▸ **What this task involves**
Where an entry contains an image, skip the image and print the rest exactly.

#### Extracted information ####

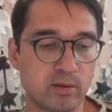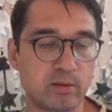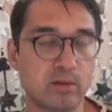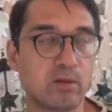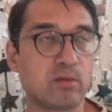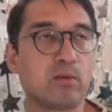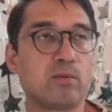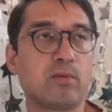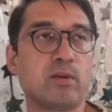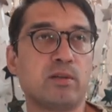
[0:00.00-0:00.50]

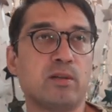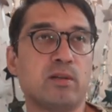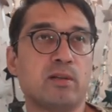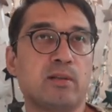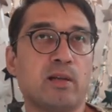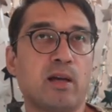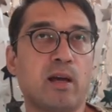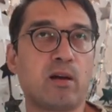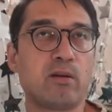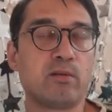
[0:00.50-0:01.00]
So the question
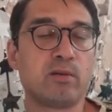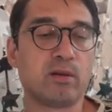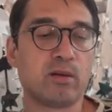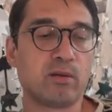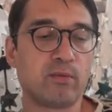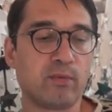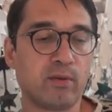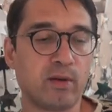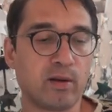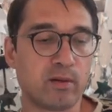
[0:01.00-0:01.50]
is, how did
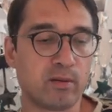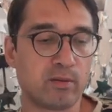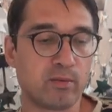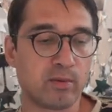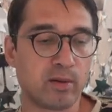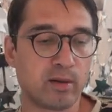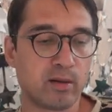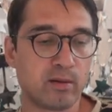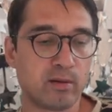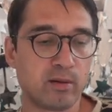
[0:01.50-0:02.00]
it fail?
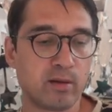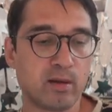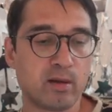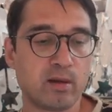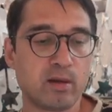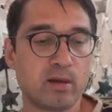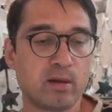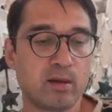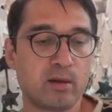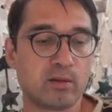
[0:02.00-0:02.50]
Well,
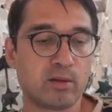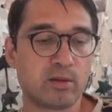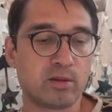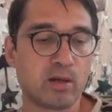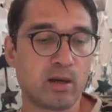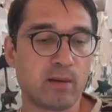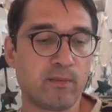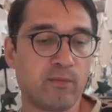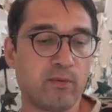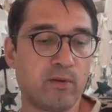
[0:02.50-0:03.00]
the
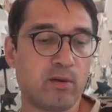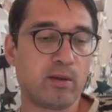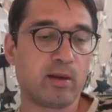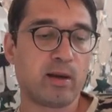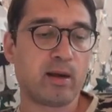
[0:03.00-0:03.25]
sharp fall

####

▸ **Task solution**
[0:00.00-0:00.50]

[0:00.50-0:01.00]
So the question
[0:01.00-0:01.50]
is, how did
[0:01.50-0:02.00]
it fail?
[0:02.00-0:02.50]
Well,
[0:02.50-0:03.00]
the
[0:03.00-0:03.25]
sharp fall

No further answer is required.